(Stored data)
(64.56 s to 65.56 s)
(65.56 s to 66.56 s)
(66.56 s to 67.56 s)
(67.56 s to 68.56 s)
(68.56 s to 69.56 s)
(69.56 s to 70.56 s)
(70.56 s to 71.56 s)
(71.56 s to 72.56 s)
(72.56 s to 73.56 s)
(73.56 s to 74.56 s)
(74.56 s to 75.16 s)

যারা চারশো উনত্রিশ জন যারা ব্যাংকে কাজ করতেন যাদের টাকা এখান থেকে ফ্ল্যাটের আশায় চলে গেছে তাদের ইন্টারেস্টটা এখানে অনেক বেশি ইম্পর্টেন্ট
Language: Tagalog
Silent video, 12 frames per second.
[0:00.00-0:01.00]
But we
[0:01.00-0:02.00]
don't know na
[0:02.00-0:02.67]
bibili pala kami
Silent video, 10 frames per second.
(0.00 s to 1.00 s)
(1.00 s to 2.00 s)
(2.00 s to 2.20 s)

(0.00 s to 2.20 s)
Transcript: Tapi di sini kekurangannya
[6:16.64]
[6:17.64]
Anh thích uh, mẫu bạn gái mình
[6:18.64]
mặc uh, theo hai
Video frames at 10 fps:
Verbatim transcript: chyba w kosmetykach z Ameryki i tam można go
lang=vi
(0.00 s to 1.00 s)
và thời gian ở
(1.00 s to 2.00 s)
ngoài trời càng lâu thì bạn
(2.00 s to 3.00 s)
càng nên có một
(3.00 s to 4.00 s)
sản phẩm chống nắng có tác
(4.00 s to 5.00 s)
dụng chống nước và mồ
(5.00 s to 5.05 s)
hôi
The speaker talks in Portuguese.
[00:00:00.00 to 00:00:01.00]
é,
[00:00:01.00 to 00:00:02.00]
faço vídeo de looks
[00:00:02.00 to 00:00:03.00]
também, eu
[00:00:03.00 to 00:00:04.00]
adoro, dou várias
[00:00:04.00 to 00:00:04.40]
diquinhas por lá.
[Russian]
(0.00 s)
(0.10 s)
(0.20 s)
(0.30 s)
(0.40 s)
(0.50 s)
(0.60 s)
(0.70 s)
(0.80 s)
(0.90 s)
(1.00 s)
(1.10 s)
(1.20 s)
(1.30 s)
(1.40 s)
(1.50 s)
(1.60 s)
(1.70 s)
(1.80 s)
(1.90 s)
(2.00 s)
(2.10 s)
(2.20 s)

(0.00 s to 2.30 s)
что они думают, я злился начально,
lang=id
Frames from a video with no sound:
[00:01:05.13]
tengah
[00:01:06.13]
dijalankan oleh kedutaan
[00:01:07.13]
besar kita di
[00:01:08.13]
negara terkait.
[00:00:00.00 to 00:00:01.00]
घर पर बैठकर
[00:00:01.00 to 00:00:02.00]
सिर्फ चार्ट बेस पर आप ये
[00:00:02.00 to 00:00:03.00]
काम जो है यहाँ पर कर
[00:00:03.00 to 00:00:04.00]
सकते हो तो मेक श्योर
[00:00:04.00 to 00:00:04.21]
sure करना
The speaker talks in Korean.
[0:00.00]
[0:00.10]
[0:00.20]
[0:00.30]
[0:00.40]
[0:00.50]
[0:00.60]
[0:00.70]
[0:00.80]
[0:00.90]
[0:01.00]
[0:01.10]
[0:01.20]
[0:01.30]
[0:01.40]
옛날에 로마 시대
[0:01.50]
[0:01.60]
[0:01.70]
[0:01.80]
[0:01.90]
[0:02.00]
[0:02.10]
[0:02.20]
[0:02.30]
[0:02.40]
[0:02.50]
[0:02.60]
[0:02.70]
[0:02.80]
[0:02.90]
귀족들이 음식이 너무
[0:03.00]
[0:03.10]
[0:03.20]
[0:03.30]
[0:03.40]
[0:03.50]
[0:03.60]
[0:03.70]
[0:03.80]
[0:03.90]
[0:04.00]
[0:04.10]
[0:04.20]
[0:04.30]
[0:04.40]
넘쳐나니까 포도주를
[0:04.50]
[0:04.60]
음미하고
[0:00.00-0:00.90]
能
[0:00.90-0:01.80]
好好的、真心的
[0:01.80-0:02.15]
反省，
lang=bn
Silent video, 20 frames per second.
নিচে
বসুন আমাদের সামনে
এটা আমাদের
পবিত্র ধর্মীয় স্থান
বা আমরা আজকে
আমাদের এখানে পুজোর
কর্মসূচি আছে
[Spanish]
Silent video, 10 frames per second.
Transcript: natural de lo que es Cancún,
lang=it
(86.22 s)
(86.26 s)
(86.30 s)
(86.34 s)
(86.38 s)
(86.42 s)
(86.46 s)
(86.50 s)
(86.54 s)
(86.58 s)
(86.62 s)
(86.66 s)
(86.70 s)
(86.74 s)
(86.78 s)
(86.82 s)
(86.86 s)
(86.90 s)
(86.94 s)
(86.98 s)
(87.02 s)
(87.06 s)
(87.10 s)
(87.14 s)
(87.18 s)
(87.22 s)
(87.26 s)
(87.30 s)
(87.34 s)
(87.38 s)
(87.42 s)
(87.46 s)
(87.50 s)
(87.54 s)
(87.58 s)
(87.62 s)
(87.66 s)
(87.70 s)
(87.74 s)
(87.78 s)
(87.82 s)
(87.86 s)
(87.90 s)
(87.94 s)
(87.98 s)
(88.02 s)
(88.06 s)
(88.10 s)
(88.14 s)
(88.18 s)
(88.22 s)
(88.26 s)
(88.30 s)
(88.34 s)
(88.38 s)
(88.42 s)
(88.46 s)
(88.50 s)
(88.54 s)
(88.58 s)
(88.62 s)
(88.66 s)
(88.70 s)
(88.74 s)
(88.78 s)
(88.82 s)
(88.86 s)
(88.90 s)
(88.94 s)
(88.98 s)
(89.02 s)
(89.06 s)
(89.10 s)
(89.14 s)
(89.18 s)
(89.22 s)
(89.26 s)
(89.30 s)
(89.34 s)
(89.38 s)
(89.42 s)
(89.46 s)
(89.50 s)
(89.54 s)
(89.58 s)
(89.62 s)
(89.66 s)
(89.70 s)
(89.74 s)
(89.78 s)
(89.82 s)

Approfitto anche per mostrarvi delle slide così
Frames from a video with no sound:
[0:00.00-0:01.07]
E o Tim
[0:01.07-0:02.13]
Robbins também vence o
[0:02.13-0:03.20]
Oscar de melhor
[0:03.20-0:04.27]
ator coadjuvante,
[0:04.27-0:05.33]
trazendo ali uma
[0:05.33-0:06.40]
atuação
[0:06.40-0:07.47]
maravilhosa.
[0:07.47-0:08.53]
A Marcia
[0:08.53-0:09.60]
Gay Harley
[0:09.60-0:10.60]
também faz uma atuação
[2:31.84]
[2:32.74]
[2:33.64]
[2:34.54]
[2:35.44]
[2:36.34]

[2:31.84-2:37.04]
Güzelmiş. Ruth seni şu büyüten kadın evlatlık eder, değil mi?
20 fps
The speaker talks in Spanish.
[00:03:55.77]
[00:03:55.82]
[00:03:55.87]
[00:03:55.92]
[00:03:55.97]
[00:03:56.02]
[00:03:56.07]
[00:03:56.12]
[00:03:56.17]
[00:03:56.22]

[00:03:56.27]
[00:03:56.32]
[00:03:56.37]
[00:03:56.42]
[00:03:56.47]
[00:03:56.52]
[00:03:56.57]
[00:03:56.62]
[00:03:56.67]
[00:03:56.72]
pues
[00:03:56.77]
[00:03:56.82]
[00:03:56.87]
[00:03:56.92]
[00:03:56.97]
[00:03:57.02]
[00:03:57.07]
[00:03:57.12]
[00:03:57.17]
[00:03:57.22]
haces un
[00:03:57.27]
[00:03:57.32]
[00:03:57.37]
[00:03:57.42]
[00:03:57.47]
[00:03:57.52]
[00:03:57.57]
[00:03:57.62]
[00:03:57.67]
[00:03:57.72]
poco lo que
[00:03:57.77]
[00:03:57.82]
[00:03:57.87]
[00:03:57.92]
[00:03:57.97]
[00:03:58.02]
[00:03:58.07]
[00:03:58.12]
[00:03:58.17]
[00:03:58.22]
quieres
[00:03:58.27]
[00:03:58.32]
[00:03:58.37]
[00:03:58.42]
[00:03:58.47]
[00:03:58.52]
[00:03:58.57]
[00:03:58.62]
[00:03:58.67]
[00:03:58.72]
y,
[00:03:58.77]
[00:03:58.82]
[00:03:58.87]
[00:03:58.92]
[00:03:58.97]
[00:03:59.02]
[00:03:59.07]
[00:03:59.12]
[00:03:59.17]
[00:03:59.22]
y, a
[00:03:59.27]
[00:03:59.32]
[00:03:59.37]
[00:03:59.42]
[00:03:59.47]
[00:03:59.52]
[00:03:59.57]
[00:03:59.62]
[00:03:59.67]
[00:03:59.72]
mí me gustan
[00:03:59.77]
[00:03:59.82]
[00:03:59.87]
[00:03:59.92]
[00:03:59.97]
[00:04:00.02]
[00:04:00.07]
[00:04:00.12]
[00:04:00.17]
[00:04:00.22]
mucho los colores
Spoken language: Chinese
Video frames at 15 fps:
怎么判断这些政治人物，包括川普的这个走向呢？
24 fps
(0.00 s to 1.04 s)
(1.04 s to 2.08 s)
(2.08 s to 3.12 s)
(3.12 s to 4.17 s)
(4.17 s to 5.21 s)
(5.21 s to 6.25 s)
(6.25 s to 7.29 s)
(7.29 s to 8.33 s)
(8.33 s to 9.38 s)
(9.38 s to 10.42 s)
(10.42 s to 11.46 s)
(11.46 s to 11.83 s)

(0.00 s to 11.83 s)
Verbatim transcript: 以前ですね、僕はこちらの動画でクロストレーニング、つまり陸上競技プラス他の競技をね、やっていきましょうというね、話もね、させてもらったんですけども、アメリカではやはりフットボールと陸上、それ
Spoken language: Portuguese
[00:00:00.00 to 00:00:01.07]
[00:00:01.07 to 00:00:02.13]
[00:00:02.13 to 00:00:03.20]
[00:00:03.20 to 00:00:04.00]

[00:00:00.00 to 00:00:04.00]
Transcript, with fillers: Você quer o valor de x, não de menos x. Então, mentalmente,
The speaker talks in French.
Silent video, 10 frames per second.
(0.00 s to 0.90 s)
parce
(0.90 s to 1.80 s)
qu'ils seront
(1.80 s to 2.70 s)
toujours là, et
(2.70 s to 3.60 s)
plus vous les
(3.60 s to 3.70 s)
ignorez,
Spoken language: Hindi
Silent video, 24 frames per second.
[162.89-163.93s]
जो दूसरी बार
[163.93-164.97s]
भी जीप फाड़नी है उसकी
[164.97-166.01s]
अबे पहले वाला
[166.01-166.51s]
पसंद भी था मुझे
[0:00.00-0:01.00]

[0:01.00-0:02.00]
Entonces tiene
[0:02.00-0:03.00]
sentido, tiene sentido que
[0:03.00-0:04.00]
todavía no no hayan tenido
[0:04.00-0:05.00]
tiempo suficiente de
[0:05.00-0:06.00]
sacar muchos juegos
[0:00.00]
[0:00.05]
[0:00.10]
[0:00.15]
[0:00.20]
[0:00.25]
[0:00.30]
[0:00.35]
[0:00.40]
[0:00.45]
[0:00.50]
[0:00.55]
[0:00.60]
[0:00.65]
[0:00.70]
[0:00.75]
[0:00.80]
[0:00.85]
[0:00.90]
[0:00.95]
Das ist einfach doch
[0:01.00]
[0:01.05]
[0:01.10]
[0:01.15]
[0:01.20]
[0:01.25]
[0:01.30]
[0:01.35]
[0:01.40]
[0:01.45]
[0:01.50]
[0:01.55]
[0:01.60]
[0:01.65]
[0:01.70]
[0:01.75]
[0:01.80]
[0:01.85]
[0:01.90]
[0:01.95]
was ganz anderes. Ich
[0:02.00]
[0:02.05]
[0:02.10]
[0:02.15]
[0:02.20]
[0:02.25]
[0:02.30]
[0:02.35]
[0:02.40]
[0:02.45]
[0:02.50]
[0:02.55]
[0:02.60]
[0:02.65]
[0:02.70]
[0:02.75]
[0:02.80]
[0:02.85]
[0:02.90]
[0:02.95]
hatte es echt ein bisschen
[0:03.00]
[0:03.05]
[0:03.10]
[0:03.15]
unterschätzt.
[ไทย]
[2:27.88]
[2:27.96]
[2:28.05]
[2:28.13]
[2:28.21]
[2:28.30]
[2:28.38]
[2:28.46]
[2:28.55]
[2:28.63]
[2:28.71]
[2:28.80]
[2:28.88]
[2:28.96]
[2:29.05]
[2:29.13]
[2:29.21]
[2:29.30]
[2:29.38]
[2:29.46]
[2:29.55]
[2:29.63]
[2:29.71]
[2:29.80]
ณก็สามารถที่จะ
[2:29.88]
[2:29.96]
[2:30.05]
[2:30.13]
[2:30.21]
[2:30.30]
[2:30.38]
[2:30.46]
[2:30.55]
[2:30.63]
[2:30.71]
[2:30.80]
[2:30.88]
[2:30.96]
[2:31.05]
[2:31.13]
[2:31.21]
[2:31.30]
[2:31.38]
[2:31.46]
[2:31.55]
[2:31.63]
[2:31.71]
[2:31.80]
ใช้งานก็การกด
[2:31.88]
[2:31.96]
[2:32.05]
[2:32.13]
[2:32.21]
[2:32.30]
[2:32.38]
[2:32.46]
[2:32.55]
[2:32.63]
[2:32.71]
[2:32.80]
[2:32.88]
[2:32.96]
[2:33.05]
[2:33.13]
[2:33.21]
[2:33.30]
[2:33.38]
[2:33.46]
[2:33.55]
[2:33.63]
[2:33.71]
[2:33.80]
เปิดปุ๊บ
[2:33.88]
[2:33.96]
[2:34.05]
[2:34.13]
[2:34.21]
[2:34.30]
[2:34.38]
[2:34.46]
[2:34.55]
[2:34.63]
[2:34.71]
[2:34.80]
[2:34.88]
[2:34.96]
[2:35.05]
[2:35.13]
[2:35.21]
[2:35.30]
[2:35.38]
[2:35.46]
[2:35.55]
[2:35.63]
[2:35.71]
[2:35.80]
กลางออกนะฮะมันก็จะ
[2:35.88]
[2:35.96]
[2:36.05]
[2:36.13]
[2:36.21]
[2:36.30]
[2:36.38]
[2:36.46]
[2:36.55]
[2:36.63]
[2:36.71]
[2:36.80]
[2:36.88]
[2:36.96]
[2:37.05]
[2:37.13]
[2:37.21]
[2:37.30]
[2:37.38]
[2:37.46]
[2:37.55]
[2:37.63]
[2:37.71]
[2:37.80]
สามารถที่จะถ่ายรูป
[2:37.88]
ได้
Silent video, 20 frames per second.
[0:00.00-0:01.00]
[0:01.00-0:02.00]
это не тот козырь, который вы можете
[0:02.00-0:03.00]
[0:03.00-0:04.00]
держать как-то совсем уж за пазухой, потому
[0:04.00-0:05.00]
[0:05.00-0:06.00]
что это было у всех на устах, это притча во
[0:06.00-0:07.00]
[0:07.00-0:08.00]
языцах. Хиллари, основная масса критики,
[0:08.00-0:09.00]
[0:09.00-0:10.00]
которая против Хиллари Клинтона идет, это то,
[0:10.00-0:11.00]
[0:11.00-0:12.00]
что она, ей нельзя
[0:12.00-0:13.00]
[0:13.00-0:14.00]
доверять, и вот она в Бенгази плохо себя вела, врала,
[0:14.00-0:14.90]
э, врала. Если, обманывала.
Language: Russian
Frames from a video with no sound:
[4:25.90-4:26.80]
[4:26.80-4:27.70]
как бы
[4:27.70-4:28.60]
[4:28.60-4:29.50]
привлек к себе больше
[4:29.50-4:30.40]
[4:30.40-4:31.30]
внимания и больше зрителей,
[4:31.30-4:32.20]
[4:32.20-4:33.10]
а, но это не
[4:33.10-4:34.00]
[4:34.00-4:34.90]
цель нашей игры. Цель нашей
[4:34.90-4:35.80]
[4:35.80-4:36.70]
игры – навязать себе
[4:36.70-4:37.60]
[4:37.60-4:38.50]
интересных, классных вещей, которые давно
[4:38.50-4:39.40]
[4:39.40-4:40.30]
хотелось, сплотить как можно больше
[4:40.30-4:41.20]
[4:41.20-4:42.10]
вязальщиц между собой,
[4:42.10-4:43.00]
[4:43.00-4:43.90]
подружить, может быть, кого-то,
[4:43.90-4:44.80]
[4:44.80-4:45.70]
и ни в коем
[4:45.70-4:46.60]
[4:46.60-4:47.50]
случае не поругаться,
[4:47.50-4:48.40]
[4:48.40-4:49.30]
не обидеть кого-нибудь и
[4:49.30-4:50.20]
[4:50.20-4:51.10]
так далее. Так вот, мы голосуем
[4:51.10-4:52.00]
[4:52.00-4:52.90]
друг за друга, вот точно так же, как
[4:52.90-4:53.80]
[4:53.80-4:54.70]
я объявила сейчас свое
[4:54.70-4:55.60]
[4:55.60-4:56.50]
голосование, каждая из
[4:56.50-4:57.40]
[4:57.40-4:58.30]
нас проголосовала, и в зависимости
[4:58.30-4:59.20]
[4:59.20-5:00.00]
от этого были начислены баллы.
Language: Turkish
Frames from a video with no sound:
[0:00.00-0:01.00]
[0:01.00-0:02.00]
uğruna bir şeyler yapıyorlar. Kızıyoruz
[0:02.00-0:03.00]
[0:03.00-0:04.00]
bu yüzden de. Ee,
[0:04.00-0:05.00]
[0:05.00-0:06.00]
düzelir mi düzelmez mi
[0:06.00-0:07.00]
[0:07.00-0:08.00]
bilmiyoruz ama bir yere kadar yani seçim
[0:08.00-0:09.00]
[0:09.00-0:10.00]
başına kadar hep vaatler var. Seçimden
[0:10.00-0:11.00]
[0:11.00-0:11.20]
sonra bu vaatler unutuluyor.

* _Your assignment_: Please return the lines above exactly, from the first one down to the line with "(73.56 s to 74.56 s)", and stop after that line.

* _Answer box_:
(64.56 s to 65.56 s)
(65.56 s to 66.56 s)
(66.56 s to 67.56 s)
(67.56 s to 68.56 s)
(68.56 s to 69.56 s)
(69.56 s to 70.56 s)
(70.56 s to 71.56 s)
(71.56 s to 72.56 s)
(72.56 s to 73.56 s)
(73.56 s to 74.56 s)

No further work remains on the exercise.